A través de viajes guiados al mundo simbólico, acompañé al grupo a encontrarse con imágenes, animales de poder, memorias ancestrales y mensajes reveladores. En ellos se desplegaron duelos, traiciones, miedos, pero también gratitud, fuerza, amor y esperanza. Todo fue bienvenido. Todo fue humano. Todo tuvo un lugar.
Y ese círculo, esa comunidad, fue el gran contenedor del taller. Vi cómo se tejía algo muy valioso: una red intergeneracional sin jerarquías, donde personas de 21 años compartían el mismo espacio sagrado con personas de 80. Sostuve el campo para que se expresara la autenticidad. La confianza se cultivó desde lo simple: el gesto, la risa, la ternura. Y sentí, una vez más, que Amalurra es ese lugar alquímico donde lo viejo puede convertirse en miel.
El camino que recorrimos juntos fue el viaje desde la fragmentación hacia la unidad, del desorden al orden, desde el miedo hacia el amor, desde el yo aislado hacia el nosotros consciente. Mi rol fue el de facilitar ese tránsito, de alumbrar los puentes que nacen cuando las heridas dejan de esconderse. Una vez más, he experimentado que cada persona es una puerta a lo sagrado cuando se entrega con verdad. Y que el corazón, cuando se despierta, sabe el camino, aunque la mente aún no lo entienda.
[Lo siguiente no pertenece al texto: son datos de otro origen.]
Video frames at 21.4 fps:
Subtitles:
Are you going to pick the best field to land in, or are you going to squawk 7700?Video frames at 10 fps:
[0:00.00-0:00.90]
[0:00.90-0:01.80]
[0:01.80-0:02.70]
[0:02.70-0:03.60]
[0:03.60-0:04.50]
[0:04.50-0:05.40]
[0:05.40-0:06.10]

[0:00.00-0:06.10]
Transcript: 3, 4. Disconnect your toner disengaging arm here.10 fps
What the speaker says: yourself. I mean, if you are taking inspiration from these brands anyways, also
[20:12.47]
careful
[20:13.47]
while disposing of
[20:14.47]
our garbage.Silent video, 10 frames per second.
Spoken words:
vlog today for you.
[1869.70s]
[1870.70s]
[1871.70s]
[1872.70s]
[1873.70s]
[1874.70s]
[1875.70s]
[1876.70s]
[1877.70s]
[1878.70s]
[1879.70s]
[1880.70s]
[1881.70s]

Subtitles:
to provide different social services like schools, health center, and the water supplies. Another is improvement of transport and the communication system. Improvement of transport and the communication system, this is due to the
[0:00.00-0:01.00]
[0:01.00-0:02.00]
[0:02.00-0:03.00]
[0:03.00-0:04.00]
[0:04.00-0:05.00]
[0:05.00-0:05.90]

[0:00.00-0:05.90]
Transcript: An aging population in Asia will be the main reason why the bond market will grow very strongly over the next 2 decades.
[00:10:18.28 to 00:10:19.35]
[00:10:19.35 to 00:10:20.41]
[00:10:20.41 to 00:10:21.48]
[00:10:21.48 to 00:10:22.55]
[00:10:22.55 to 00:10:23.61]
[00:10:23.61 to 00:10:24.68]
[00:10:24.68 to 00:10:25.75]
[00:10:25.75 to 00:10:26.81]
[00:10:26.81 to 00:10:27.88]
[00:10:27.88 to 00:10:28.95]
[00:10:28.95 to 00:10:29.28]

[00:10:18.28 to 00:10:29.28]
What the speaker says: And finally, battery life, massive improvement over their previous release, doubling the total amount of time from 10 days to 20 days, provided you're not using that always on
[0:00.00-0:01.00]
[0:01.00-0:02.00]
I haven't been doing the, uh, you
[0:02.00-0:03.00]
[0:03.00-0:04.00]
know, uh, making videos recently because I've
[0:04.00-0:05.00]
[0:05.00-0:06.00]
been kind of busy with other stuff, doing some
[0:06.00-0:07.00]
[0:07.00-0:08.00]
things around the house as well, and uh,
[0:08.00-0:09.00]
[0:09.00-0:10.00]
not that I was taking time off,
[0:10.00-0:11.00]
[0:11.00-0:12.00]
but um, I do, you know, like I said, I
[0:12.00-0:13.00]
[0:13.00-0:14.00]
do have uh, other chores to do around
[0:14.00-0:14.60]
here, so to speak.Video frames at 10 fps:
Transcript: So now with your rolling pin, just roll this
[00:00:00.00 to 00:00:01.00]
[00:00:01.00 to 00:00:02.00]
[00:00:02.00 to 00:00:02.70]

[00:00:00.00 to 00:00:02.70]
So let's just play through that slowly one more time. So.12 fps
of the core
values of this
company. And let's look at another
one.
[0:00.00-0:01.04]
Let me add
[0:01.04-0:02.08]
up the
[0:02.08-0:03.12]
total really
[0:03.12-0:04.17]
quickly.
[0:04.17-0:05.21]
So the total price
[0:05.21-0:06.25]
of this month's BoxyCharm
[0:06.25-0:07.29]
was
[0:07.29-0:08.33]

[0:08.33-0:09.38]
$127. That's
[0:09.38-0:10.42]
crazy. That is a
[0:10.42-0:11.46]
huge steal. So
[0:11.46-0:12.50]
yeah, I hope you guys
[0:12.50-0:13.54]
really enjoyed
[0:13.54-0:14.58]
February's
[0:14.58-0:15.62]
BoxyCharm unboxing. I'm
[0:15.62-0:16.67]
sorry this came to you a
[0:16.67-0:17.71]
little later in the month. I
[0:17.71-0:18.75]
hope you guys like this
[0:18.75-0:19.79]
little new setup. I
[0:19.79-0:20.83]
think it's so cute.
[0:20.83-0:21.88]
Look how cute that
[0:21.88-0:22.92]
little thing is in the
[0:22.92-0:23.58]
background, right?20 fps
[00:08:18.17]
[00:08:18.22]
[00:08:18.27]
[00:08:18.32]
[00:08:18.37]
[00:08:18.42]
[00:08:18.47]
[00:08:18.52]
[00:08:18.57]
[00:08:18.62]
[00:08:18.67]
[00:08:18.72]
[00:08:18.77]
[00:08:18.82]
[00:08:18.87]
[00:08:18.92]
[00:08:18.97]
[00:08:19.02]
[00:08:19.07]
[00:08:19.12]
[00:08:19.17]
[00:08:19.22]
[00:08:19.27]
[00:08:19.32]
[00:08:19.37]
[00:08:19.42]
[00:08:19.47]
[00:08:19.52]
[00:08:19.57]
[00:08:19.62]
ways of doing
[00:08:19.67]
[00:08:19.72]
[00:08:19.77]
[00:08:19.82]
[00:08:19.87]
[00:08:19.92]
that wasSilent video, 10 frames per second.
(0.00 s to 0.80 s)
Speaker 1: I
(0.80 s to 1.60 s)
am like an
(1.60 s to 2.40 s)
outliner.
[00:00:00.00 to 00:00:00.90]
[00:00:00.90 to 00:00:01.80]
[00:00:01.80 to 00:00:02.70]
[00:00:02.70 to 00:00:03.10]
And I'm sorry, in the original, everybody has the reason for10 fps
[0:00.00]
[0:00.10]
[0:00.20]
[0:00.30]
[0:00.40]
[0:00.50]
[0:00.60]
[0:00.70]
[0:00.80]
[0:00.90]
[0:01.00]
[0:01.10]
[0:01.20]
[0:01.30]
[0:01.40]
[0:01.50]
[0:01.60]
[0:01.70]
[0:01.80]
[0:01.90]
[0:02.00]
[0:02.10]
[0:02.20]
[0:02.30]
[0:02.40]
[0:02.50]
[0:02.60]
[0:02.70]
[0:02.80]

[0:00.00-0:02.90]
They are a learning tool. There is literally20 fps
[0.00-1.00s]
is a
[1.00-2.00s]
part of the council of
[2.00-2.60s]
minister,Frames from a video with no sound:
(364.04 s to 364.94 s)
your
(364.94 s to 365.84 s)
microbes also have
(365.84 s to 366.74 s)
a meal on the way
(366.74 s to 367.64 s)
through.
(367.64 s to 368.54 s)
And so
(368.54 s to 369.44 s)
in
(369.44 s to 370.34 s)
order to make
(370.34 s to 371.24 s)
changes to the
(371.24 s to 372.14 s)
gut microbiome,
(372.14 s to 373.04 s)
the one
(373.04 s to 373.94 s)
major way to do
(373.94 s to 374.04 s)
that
Nos despedimos con un compromiso: sostener lo vivido, no olvidar lo que el corazón reconoció, y seguir afinando nuestra frecuencia interna para caminar con sentido. Este taller no fue un paréntesis, sino un portal. Una confirmación de que, cuando confiamos, cuando estamos presentes, cuando vibramos con autenticidad, la vida florece. Y como las abejas que solo se posan en la flor que vibra con su frecuencia, aprendimos a escuchar esa flor interna que nos llama. No siempre sabremos hacia dónde vamos, pero sí sabemos desde dónde queremos caminar: desde el corazón.